### [Task item]
An exact copy of the data is required, with no pictures in it.

--- Supplied data Enclosed Below ---

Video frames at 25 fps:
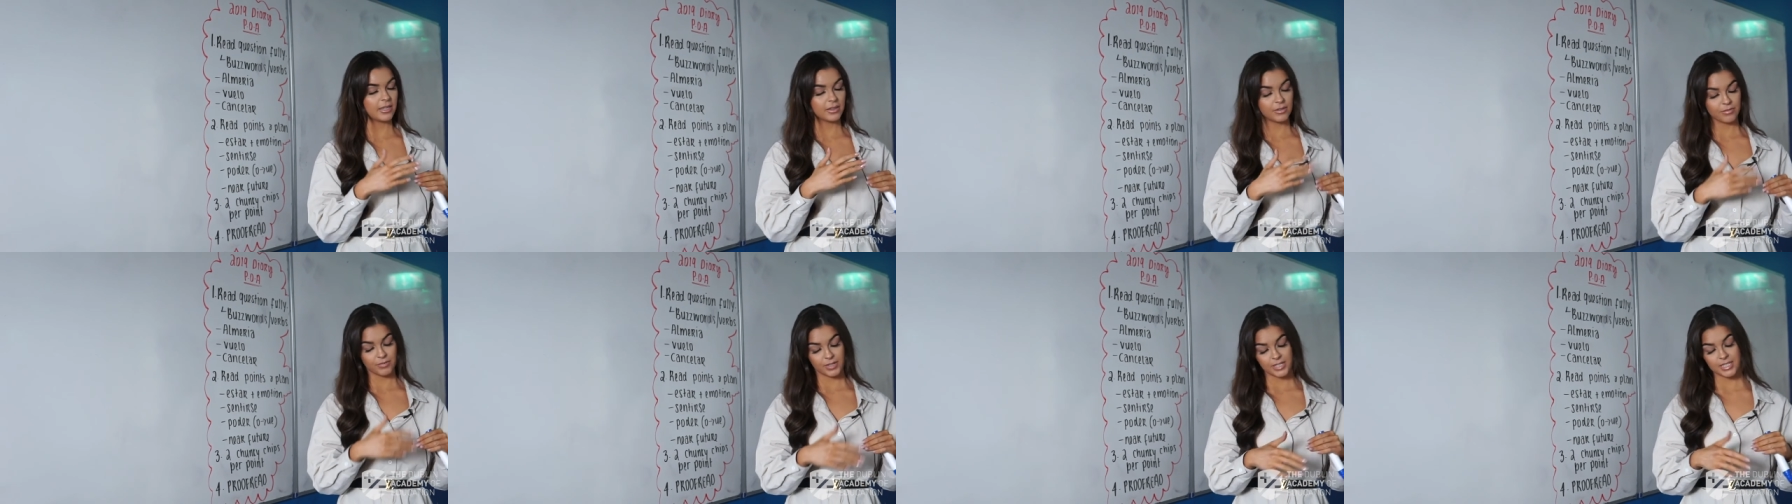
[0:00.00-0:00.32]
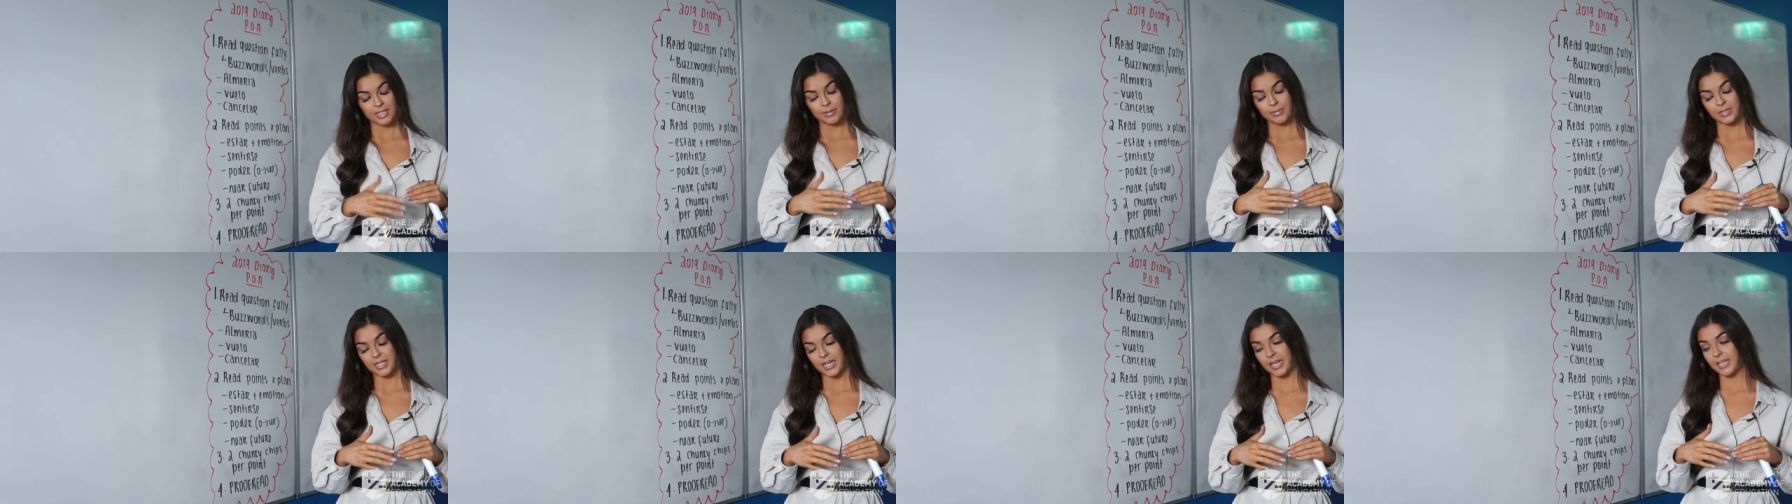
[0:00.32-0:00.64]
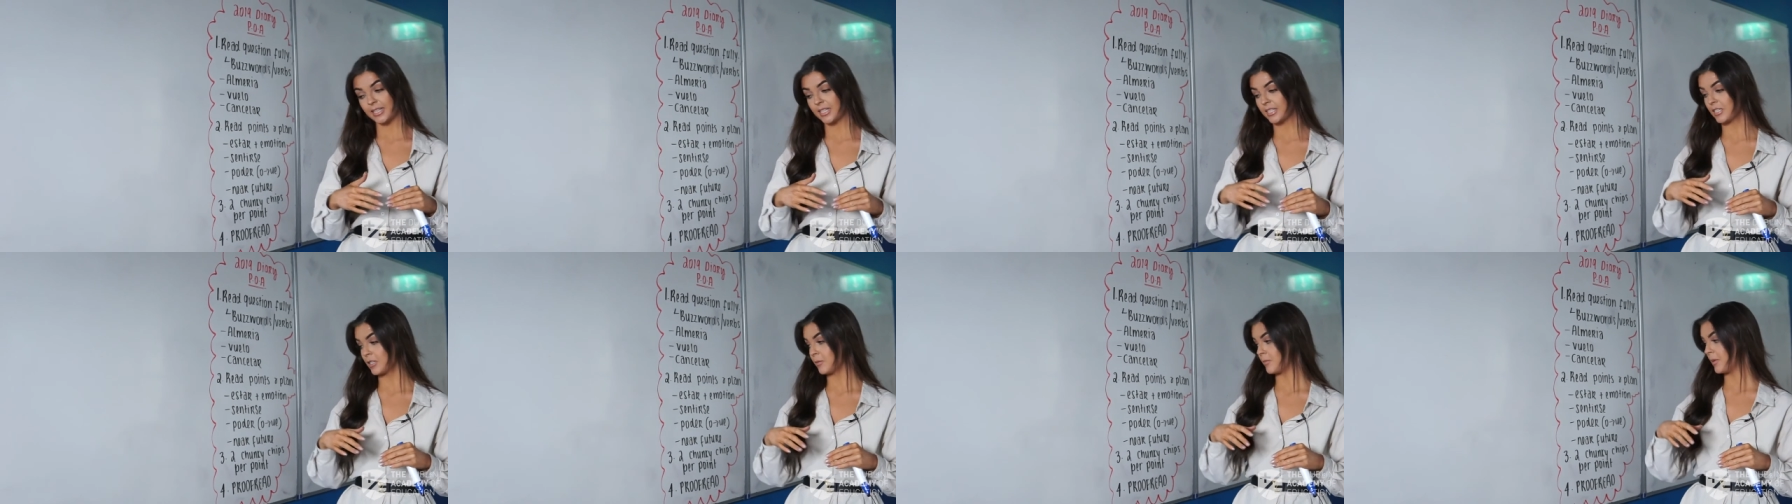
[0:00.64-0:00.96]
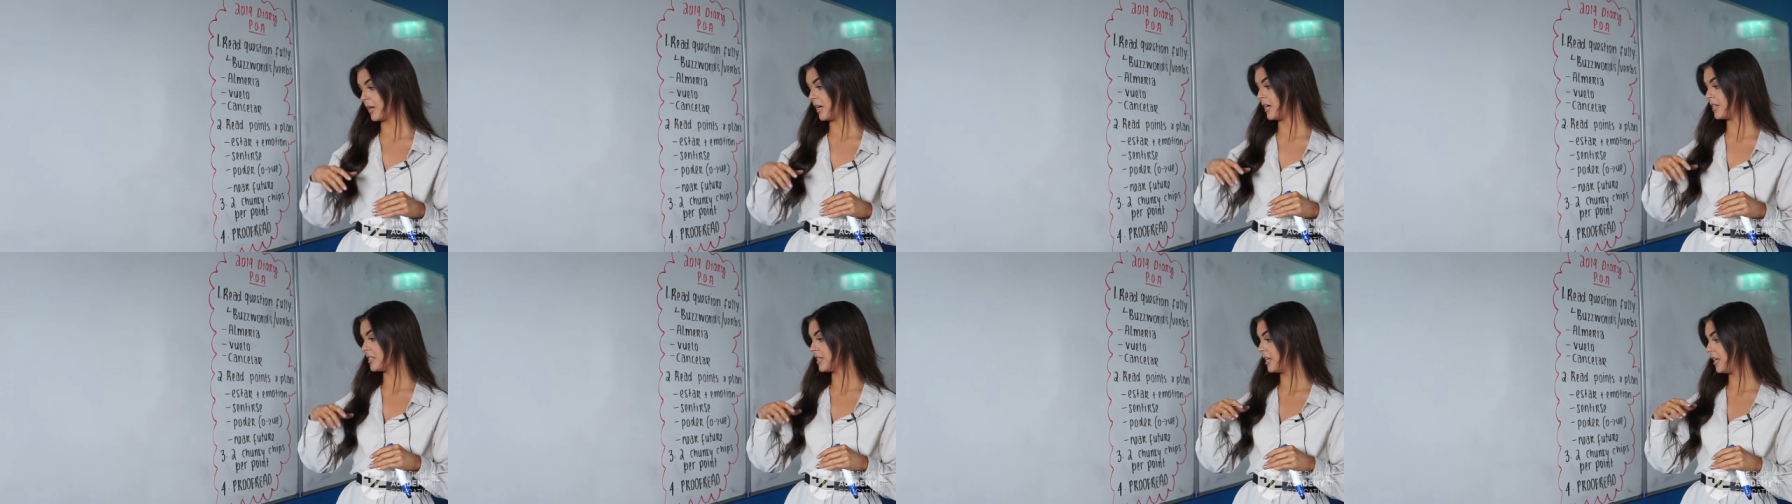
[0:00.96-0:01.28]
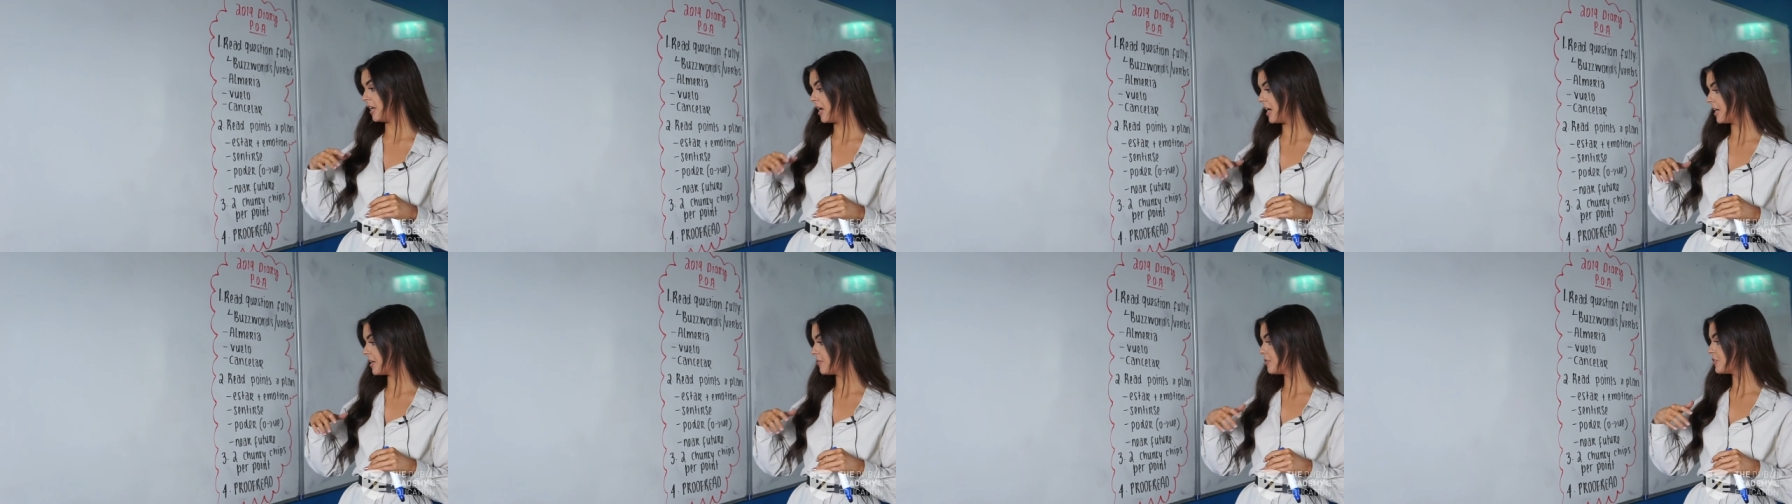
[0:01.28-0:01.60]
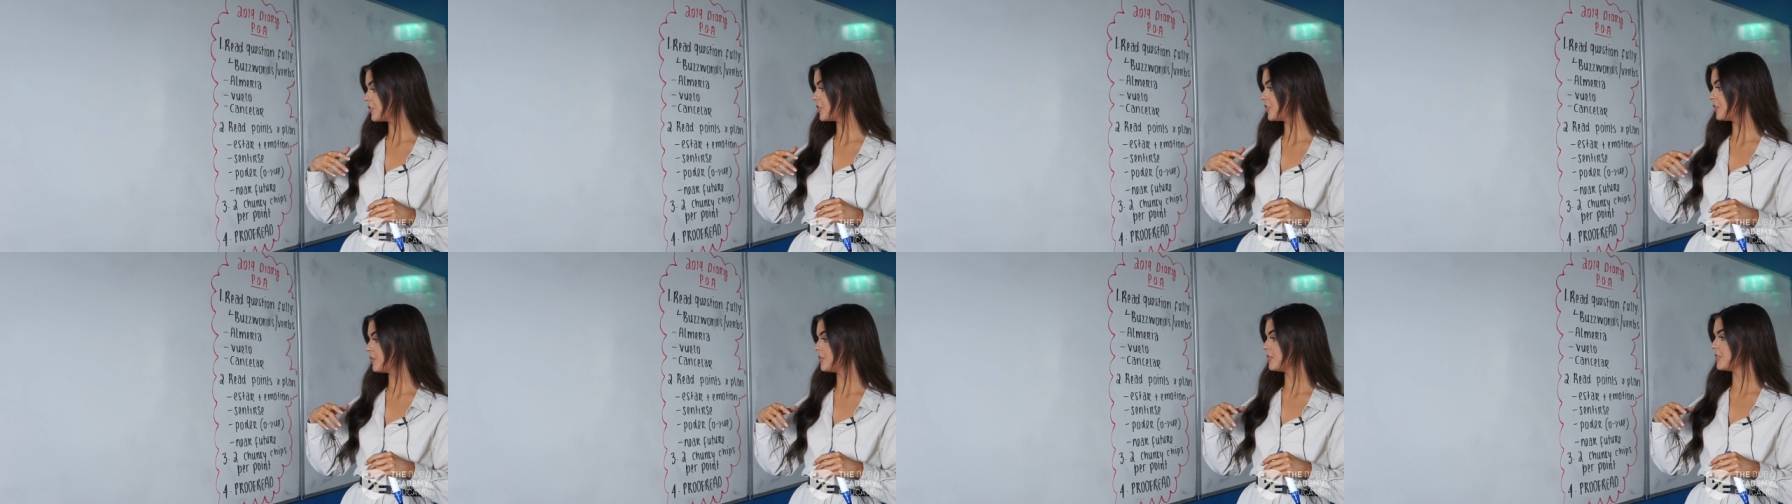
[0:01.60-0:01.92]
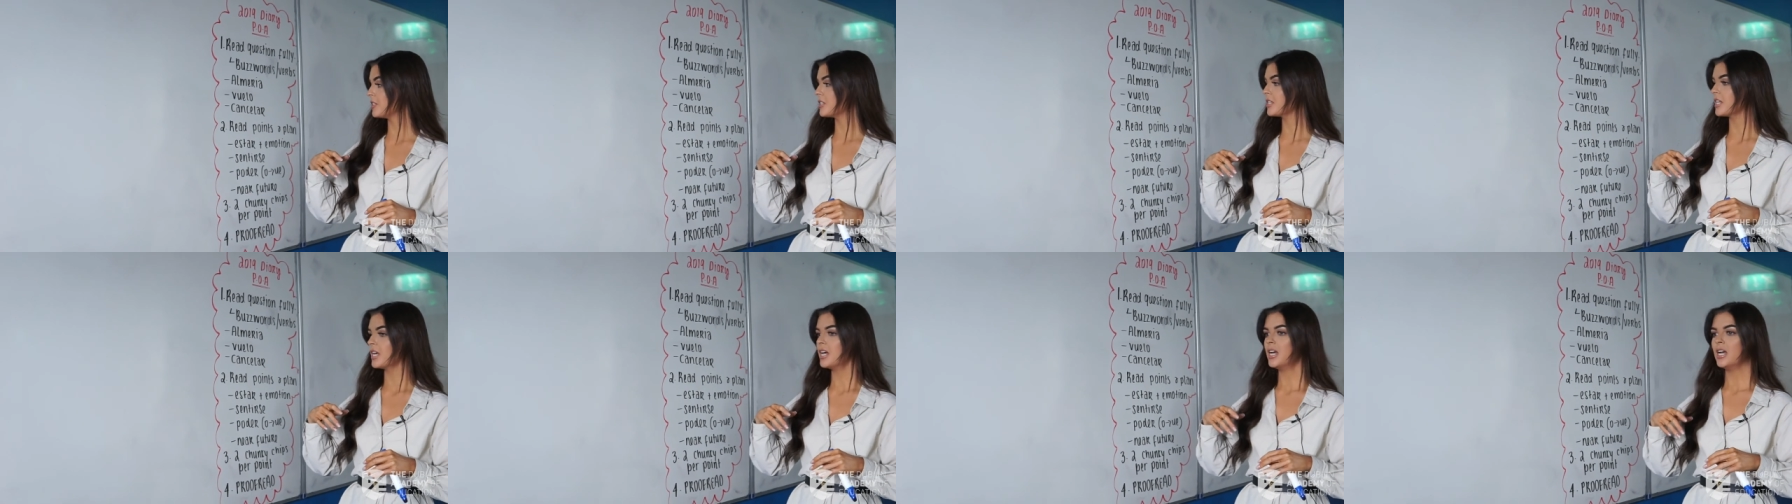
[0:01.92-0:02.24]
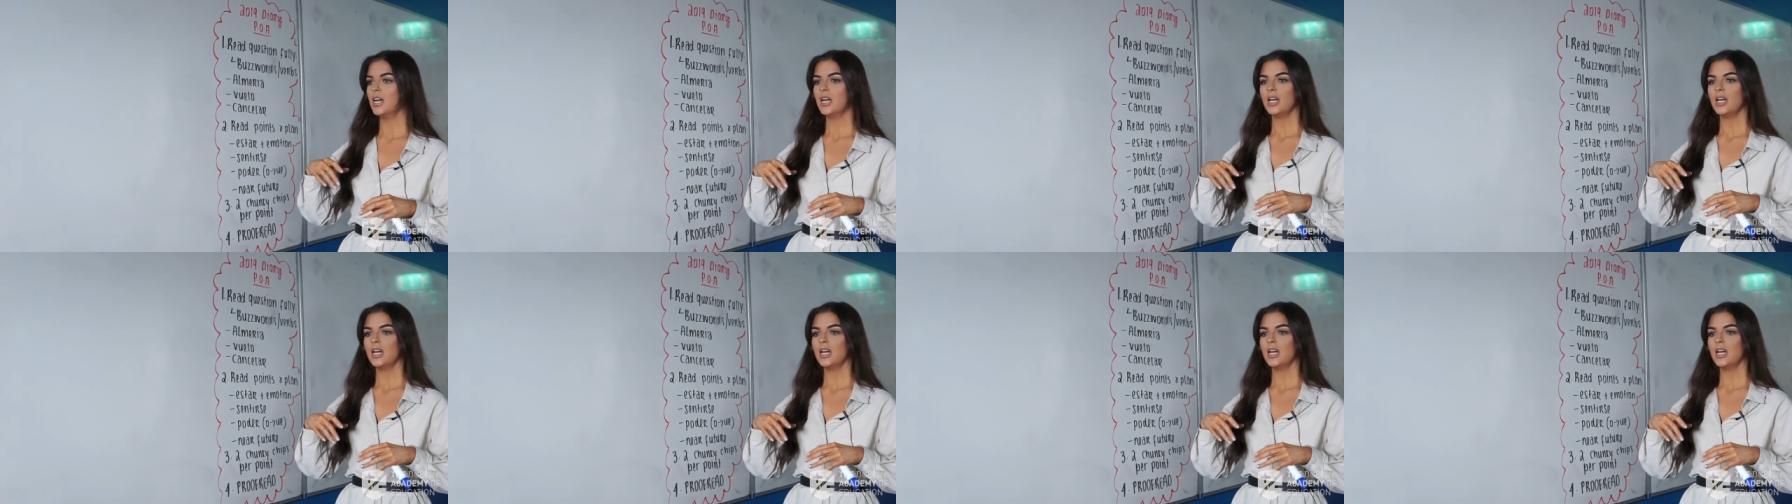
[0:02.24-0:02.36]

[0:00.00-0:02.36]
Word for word: the reason I'm saying this is because a lot of students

--- End of Enclosed Supplied data ---

### [Task answer]
Video frames at 25 fps:
[0:00.00-0:00.32]
[0:00.32-0:00.64]
[0:00.64-0:00.96]
[0:00.96-0:01.28]
[0:01.28-0:01.60]
[0:01.60-0:01.92]
[0:01.92-0:02.24]
[0:02.24-0:02.36]

[0:00.00-0:02.36]
Word for word: the reason I'm saying this is because a lot of students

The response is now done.